(Stored data entries)
+++
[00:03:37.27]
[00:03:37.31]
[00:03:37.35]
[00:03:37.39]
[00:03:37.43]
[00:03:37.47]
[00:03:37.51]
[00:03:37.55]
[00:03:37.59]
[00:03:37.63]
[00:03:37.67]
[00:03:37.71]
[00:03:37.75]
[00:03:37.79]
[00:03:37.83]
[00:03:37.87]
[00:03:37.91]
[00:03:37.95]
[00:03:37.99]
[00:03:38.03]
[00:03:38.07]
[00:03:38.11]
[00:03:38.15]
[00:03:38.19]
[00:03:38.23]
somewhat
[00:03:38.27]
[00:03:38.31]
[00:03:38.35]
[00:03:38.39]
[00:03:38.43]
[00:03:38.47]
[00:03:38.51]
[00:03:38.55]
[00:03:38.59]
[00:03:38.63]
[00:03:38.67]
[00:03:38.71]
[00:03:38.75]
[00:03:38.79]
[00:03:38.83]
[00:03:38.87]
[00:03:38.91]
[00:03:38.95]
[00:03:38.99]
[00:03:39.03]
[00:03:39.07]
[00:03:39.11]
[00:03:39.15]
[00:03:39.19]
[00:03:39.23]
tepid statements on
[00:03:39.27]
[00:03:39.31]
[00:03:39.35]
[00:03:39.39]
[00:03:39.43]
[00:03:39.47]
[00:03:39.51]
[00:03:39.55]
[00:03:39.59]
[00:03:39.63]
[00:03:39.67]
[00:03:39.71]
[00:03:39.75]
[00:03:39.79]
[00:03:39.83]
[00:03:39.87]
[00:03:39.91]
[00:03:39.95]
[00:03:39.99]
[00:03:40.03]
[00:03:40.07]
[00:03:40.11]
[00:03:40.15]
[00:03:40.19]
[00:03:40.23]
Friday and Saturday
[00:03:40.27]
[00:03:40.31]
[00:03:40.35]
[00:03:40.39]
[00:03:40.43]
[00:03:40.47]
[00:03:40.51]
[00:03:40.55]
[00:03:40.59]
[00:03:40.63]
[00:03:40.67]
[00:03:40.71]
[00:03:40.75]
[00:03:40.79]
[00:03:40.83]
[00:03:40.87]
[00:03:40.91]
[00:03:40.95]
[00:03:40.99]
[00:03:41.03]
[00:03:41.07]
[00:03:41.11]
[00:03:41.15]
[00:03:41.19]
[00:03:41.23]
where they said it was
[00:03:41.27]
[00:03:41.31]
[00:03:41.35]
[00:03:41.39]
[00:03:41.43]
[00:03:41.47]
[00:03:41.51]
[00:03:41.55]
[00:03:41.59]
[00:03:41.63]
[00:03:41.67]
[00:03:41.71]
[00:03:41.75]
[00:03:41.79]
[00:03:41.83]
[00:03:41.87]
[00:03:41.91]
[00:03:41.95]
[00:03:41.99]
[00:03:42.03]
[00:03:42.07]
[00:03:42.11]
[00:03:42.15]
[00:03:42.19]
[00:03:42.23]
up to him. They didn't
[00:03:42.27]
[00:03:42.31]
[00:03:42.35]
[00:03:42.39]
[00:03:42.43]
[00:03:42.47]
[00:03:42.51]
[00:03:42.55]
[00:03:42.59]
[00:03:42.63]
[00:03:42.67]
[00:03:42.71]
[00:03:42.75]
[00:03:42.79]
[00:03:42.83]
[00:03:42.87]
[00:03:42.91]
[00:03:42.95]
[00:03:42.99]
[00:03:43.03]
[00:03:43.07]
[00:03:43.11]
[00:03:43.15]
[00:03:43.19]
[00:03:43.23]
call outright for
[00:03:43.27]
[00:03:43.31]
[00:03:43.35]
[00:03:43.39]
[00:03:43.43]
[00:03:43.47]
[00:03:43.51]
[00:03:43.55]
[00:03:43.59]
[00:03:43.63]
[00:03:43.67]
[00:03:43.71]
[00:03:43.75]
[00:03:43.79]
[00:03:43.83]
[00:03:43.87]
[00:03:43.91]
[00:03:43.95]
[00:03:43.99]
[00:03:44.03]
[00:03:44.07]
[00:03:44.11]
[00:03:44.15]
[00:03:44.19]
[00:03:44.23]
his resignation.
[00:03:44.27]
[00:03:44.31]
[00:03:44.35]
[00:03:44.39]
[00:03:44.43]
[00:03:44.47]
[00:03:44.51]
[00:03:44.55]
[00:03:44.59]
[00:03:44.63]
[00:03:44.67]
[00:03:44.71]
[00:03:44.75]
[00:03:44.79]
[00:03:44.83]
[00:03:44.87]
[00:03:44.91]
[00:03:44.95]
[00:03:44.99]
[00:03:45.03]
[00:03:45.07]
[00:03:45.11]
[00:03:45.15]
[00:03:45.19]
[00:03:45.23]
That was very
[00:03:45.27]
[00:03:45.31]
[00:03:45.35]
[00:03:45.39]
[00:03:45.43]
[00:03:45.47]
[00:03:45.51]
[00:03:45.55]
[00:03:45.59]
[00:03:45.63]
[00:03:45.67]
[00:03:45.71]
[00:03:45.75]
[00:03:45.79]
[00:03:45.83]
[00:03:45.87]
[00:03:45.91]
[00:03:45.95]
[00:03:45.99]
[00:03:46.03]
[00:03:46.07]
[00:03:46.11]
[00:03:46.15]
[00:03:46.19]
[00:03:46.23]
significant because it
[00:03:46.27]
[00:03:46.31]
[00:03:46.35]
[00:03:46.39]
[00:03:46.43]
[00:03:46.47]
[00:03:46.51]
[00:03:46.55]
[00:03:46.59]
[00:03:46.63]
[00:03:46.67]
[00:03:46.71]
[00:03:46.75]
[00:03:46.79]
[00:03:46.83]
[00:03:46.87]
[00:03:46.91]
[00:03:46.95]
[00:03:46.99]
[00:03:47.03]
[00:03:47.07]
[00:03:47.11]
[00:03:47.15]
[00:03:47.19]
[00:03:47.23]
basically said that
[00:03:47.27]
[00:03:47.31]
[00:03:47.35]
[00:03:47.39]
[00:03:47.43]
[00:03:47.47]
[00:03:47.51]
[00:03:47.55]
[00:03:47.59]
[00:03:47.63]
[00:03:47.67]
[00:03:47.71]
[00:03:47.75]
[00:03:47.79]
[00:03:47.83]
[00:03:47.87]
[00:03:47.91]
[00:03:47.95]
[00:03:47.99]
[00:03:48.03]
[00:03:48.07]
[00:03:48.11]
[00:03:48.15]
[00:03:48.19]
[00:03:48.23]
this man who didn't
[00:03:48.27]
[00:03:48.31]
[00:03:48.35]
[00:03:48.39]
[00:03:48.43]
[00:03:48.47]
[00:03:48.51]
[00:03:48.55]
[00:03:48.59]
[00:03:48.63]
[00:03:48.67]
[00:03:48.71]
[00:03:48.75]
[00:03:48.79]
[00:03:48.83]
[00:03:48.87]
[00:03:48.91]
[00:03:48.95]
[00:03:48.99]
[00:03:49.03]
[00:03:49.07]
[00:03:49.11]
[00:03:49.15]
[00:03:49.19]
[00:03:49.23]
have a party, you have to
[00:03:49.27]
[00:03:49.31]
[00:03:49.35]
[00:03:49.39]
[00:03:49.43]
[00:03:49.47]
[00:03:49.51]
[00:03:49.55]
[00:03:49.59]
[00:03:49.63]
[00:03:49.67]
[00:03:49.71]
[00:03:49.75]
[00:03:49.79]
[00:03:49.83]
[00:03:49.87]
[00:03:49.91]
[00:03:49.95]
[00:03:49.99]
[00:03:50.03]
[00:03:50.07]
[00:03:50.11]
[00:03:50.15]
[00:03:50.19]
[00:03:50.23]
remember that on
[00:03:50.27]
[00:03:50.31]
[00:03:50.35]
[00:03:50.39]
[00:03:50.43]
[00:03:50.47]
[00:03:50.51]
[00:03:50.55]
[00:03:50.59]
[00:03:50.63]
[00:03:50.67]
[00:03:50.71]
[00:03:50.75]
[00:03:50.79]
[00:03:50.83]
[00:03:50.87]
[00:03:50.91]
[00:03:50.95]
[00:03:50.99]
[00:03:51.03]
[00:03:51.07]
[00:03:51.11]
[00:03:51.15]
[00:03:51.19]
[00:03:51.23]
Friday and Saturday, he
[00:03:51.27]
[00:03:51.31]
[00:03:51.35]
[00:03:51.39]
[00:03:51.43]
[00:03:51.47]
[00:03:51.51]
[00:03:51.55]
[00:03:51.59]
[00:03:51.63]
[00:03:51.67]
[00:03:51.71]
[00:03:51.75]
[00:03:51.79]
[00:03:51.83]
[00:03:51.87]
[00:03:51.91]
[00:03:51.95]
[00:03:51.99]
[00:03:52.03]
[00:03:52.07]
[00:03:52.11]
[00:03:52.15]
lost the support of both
+++
WORK ORDER
In the records above, copy exactly the lines from the one that contains "[00:03:51.15]" through the last, and nothing else.

COMPLETED TASK
[00:03:51.15]
[00:03:51.19]
[00:03:51.23]
Friday and Saturday, he
[00:03:51.27]
[00:03:51.31]
[00:03:51.35]
[00:03:51.39]
[00:03:51.43]
[00:03:51.47]
[00:03:51.51]
[00:03:51.55]
[00:03:51.59]
[00:03:51.63]
[00:03:51.67]
[00:03:51.71]
[00:03:51.75]
[00:03:51.79]
[00:03:51.83]
[00:03:51.87]
[00:03:51.91]
[00:03:51.95]
[00:03:51.99]
[00:03:52.03]
[00:03:52.07]
[00:03:52.11]
[00:03:52.15]
lost the support of both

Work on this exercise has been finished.